⟨

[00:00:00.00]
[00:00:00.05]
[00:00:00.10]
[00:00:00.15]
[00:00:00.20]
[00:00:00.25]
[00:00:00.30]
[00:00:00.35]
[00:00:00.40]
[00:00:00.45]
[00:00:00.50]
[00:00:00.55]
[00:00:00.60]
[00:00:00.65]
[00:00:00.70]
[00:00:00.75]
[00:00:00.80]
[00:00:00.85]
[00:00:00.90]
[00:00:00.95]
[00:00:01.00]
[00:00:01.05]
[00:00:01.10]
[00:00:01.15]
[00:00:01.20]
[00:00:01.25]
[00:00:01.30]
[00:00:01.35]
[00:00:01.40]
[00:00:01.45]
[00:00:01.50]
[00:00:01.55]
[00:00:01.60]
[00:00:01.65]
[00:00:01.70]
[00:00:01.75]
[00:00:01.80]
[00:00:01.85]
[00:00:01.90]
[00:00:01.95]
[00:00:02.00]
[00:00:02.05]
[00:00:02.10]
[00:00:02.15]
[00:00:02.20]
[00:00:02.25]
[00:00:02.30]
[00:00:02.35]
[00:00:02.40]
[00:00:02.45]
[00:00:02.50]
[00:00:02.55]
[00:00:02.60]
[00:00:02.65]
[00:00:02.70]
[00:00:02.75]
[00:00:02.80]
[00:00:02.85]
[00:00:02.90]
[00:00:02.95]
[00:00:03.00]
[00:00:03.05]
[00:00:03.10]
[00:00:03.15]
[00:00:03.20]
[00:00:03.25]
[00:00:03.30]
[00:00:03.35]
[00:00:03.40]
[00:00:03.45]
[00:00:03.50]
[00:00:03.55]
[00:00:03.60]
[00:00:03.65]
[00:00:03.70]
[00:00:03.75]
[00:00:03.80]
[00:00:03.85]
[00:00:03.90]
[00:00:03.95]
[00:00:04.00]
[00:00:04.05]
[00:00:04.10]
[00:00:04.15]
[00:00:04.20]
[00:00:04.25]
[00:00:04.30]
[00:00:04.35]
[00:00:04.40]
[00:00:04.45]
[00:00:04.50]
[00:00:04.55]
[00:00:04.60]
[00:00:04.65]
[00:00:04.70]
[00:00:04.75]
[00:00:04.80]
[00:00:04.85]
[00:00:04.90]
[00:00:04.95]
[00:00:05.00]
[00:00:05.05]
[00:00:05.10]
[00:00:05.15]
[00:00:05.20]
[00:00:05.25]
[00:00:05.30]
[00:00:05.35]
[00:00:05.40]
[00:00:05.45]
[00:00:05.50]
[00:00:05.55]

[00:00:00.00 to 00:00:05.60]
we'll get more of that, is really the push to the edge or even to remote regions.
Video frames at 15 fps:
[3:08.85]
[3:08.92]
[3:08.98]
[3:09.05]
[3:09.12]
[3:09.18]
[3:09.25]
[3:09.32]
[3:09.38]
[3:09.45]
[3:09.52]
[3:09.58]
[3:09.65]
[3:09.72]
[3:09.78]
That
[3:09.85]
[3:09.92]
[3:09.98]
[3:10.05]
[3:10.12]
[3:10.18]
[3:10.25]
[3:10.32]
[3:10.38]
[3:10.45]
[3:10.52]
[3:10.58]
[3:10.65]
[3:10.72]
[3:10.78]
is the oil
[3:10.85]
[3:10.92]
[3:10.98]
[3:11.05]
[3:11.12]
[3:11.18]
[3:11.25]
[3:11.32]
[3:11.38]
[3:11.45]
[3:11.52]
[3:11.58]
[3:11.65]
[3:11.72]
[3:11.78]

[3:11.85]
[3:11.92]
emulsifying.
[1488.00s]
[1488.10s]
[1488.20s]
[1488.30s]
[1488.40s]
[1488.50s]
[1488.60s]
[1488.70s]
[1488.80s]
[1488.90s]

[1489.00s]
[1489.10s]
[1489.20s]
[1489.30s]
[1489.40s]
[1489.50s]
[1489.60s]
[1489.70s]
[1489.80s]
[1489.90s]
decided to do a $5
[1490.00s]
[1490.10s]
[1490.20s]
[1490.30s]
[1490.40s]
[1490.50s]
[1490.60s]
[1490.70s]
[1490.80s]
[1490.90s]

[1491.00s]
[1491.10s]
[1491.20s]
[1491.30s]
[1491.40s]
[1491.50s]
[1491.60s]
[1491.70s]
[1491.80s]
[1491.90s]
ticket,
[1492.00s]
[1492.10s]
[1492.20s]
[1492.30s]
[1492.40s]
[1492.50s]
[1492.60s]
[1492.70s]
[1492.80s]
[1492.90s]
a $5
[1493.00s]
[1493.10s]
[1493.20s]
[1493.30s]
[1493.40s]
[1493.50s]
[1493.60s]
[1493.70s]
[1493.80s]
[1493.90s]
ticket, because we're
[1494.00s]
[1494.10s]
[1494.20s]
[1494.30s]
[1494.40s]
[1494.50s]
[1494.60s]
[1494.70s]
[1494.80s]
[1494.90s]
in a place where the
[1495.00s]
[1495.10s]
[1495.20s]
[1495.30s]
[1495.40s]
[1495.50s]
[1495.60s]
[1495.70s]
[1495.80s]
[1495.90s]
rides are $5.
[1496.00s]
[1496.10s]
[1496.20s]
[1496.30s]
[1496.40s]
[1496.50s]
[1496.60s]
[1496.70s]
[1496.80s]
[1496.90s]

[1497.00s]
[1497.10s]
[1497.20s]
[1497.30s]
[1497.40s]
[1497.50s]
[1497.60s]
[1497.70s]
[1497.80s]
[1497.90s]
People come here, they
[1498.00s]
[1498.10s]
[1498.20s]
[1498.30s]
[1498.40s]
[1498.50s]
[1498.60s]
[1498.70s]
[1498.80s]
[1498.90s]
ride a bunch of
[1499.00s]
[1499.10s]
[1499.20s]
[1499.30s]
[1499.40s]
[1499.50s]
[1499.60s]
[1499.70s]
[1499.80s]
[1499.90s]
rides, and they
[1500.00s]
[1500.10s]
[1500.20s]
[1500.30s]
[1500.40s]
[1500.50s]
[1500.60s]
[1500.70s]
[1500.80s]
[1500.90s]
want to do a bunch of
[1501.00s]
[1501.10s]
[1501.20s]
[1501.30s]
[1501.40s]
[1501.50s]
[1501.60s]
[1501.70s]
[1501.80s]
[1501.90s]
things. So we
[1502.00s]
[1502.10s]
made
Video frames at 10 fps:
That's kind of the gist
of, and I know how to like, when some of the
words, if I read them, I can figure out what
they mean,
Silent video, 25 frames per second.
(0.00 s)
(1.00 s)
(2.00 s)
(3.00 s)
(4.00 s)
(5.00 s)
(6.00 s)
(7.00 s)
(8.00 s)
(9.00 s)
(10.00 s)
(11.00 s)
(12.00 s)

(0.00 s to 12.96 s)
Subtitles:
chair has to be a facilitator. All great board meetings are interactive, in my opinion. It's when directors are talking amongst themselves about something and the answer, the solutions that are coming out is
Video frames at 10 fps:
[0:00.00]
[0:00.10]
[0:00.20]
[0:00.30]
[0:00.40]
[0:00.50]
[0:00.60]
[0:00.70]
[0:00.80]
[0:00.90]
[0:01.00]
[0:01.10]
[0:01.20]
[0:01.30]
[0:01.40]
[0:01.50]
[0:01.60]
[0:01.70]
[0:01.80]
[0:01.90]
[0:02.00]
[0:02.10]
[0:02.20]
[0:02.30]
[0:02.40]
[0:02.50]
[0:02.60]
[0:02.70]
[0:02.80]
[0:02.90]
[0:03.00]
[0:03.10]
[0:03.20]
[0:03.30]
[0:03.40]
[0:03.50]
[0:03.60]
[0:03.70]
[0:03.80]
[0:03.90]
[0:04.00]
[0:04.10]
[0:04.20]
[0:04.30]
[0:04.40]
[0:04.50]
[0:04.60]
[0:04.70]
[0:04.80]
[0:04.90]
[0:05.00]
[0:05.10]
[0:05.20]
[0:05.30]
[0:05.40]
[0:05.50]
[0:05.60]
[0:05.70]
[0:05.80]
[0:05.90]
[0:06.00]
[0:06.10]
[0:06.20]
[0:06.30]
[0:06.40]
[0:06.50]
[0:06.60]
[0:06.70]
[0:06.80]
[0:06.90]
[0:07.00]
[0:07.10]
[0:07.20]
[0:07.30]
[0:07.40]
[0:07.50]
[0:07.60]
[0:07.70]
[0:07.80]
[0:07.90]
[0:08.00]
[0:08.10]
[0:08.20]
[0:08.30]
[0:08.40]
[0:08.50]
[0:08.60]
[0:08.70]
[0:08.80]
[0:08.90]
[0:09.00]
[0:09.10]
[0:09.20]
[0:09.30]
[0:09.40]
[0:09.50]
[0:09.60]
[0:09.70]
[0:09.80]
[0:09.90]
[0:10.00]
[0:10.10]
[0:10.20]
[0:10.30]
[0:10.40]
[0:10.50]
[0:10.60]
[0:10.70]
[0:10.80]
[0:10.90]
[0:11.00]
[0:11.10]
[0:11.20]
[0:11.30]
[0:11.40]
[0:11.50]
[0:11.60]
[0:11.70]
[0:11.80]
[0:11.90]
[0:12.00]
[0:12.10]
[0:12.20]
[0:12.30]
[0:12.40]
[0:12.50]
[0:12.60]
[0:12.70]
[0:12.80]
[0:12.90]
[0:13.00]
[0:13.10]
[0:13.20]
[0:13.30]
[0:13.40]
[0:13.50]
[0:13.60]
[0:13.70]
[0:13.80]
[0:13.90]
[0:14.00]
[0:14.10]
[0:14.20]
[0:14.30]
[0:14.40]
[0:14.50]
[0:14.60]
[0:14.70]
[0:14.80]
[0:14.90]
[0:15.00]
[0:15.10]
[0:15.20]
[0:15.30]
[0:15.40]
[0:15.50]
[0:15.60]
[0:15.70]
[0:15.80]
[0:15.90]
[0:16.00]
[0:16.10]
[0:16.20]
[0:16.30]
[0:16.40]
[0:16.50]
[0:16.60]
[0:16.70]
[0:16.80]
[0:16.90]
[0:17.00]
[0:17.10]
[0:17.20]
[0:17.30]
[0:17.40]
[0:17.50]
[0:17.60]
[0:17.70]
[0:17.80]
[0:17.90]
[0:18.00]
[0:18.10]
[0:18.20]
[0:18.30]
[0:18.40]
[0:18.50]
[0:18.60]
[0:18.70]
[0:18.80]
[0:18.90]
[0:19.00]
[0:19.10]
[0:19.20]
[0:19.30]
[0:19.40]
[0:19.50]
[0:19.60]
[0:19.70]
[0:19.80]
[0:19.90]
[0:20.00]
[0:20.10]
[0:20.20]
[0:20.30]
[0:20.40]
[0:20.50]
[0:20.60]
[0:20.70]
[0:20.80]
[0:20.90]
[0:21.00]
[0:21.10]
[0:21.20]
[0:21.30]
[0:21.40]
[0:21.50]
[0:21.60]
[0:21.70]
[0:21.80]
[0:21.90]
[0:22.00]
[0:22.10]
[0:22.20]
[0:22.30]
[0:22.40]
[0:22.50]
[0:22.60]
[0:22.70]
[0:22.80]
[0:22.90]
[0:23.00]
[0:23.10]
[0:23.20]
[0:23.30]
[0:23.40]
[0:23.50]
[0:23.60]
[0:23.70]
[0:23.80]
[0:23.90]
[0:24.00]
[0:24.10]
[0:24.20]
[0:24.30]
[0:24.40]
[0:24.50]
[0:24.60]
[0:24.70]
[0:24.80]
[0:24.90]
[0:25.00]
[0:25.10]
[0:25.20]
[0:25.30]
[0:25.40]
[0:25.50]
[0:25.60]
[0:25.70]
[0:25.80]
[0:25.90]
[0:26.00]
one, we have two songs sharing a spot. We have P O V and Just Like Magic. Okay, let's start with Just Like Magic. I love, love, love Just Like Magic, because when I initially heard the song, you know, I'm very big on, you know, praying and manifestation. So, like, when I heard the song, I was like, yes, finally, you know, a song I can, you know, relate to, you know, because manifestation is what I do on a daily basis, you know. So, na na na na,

⟩

WORK ORDER: Each line between the start of the listing above and the line containing "[00:00:04.05]", with both ends counted, is to be set down unchanged.

EXERCISE SOLUTION:
[00:00:00.00]
[00:00:00.05]
[00:00:00.10]
[00:00:00.15]
[00:00:00.20]
[00:00:00.25]
[00:00:00.30]
[00:00:00.35]
[00:00:00.40]
[00:00:00.45]
[00:00:00.50]
[00:00:00.55]
[00:00:00.60]
[00:00:00.65]
[00:00:00.70]
[00:00:00.75]
[00:00:00.80]
[00:00:00.85]
[00:00:00.90]
[00:00:00.95]
[00:00:01.00]
[00:00:01.05]
[00:00:01.10]
[00:00:01.15]
[00:00:01.20]
[00:00:01.25]
[00:00:01.30]
[00:00:01.35]
[00:00:01.40]
[00:00:01.45]
[00:00:01.50]
[00:00:01.55]
[00:00:01.60]
[00:00:01.65]
[00:00:01.70]
[00:00:01.75]
[00:00:01.80]
[00:00:01.85]
[00:00:01.90]
[00:00:01.95]
[00:00:02.00]
[00:00:02.05]
[00:00:02.10]
[00:00:02.15]
[00:00:02.20]
[00:00:02.25]
[00:00:02.30]
[00:00:02.35]
[00:00:02.40]
[00:00:02.45]
[00:00:02.50]
[00:00:02.55]
[00:00:02.60]
[00:00:02.65]
[00:00:02.70]
[00:00:02.75]
[00:00:02.80]
[00:00:02.85]
[00:00:02.90]
[00:00:02.95]
[00:00:03.00]
[00:00:03.05]
[00:00:03.10]
[00:00:03.15]
[00:00:03.20]
[00:00:03.25]
[00:00:03.30]
[00:00:03.35]
[00:00:03.40]
[00:00:03.45]
[00:00:03.50]
[00:00:03.55]
[00:00:03.60]
[00:00:03.65]
[00:00:03.70]
[00:00:03.75]
[00:00:03.80]
[00:00:03.85]
[00:00:03.90]
[00:00:03.95]
[00:00:04.00]
[00:00:04.05]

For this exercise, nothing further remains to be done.